Inside Plenary Hall 1 is where all the UN 
representatives assemble and where the official and final action happens.

 From here on out, Fabius and his team of 
facilitators are running the negotiation show. To 
that end, in a uniquely French twist, Fabius has 
convened what he is calling the Comité de Paris, 
a hand-selected body of linguistic and legal 
experts who are also representatives to the 
United Nations. A sort of League of Super Heroes, 
this 14-person entity (that includes the COP21 
president himself) is made up of two ministers 
from each of five world regions identified in the 
UN, one minister from the alliance of small 
island nations, and two cochairs, appointed by 
Fabius, Jimena Carrasco from Colombia and Peter 
Horne of Australia. This team is charged with 
hosting a number of smaller informal negotiation 
sessions over the next two days aimed 
specifically at the aforementioned four main 
issues of contention and all the ways they 
cross-cut nearly every remaining part ofthe 
talks. They will gather key players from the more 
brinksmanship-inclined nations and try to get 
them to play nice. On Saturday night, while 
announcing his plans for the Comité, a markedly 
emotional Fabius summed up his motivation, “We re 
talking about life itself 
 I intend to muster 
the experience of my entire life to the service of success for next Friday.”
[]


By Kodiak Greenwood

COP21 President and French Foreign Minister 
Laurent Fabius (second from right), COP21 
Executive Secretary Christiana Figueres (right), 
United Nations Secretary General Ban Ki-moon 
(left), and a friend share a laugh over an apple 
at the start of the ministerial level of the conference on Monday.

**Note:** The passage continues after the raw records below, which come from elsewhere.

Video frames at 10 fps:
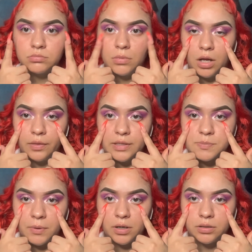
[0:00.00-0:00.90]
on this
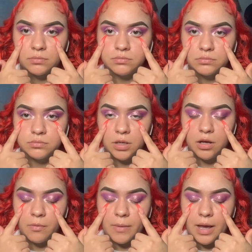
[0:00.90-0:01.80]
part
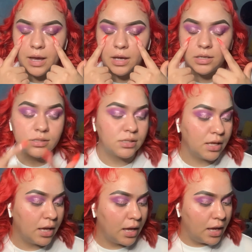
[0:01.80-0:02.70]
of my eyes.
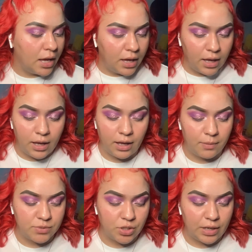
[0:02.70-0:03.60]

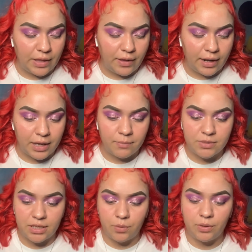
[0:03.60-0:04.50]
So now that I am
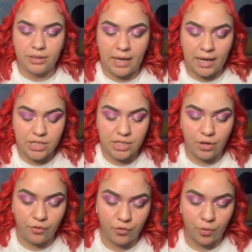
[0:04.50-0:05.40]
done with the
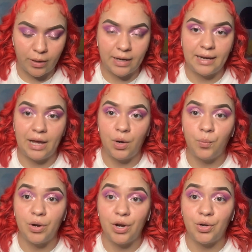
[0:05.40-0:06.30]
eyeshadow for right now,
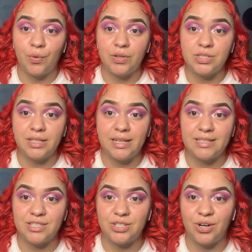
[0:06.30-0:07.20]
we are going to get
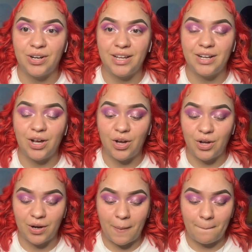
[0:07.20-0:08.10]
started
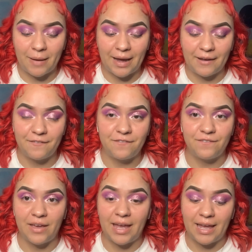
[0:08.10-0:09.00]
on my
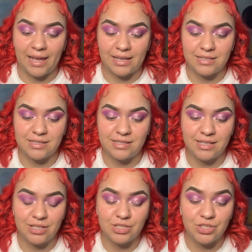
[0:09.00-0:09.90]
face.
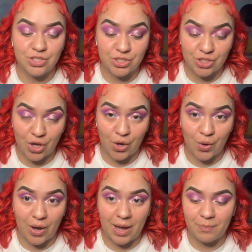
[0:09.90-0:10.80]

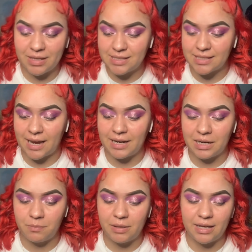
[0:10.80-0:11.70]
So I'm
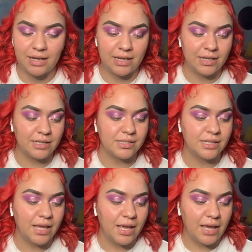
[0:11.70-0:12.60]
excited because
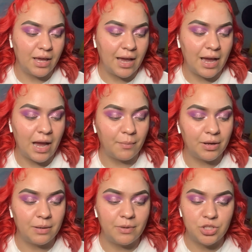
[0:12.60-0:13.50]
I'm
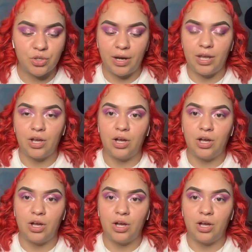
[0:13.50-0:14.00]
gonna be trying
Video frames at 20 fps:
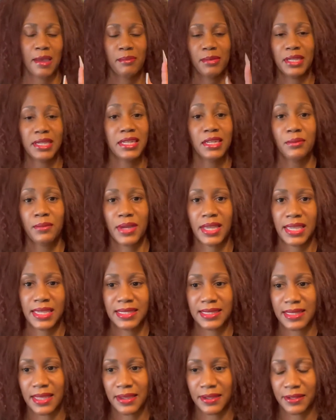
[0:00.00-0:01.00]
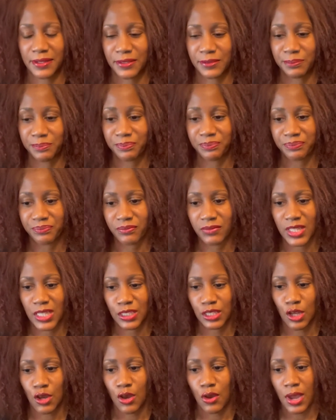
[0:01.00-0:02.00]
But anyways,
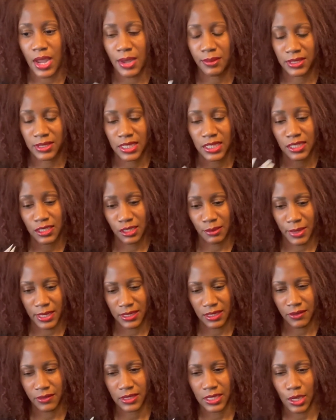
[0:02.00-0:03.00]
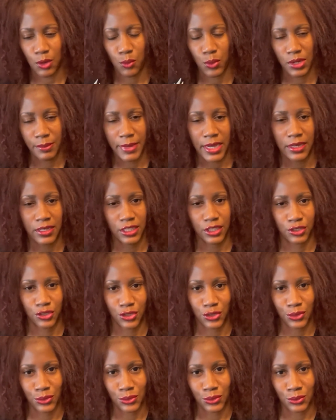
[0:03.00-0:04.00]
so I was thinking to myself, I was like, what am I gonna
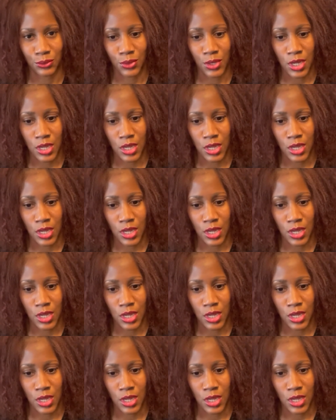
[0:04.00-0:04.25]
do,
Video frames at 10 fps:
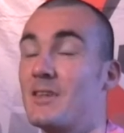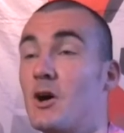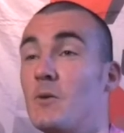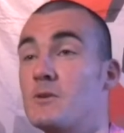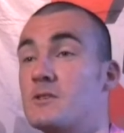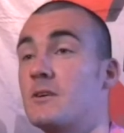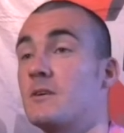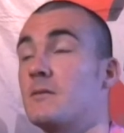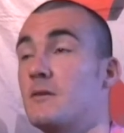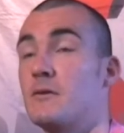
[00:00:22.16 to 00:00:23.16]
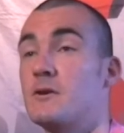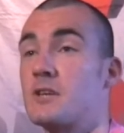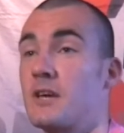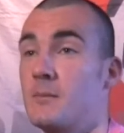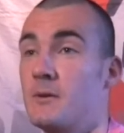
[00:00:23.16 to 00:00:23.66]
No, it was the
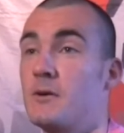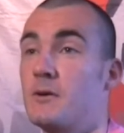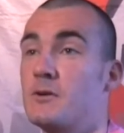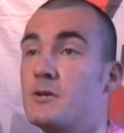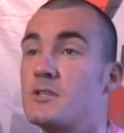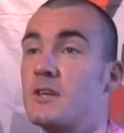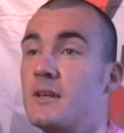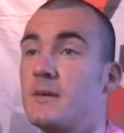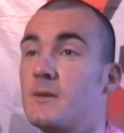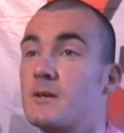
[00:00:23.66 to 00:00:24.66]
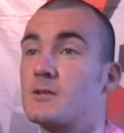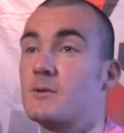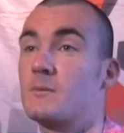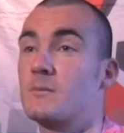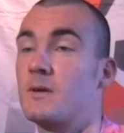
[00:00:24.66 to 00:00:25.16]
first game in their new stadium, like,
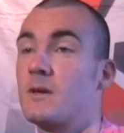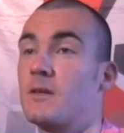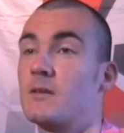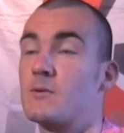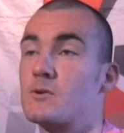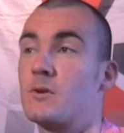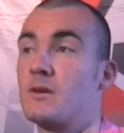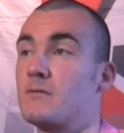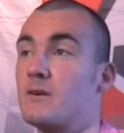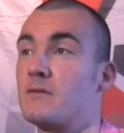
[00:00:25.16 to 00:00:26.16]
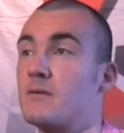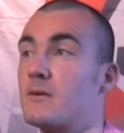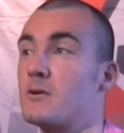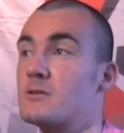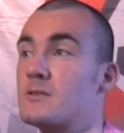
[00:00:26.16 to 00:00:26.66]
So there was only
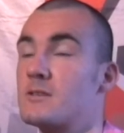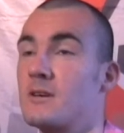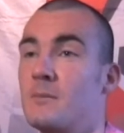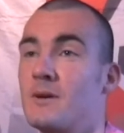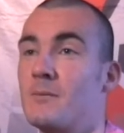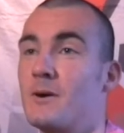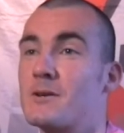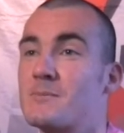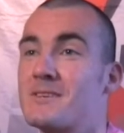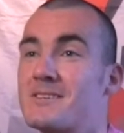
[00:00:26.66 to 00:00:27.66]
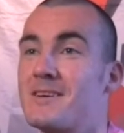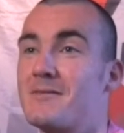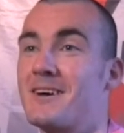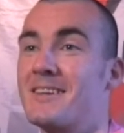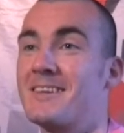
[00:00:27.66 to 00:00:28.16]
50,000 seeing me embarrass
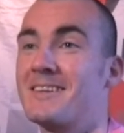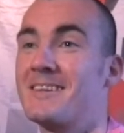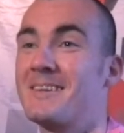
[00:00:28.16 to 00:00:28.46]
myself that night.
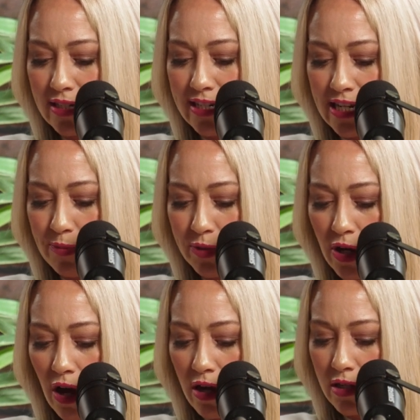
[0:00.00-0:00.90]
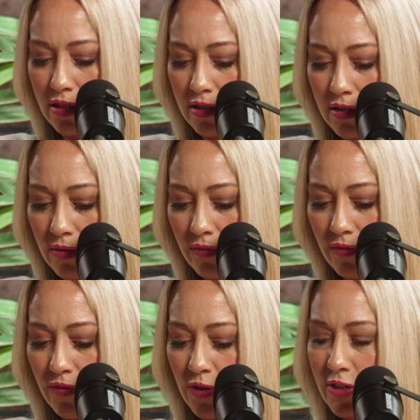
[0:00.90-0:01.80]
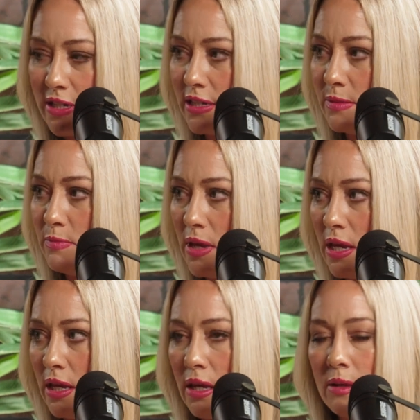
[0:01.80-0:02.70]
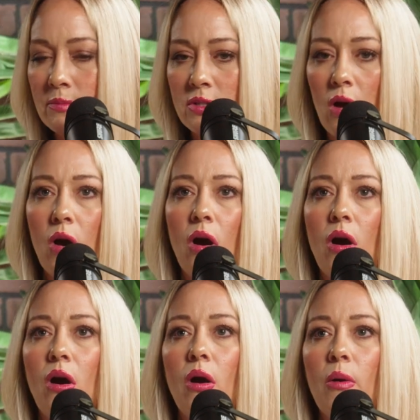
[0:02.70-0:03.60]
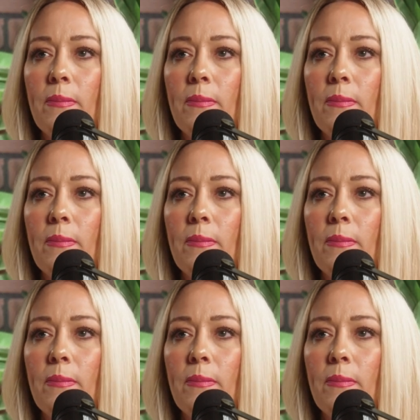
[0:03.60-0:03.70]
deep talks versus memes? Oh,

It is the work from these smaller sessions and, 
of course, the many other formal and informal 
horse-trading sessions going on essentially all 
day and much of the night at Le Bourget that will 
become yet another version of a draft text by 
Wednesday morning. The hope then, according to 
Fabius, is that a more or less final draft will 
be delivered at some point on Thursday in order 
to be translated and prepared for possible 
ratification Friday. Of course, as COP21 
Executive Secretary Christiana Figueres told us 
Monday, “Those of you who have been with us a 
while know that if you want to make God laugh, just make a plan.”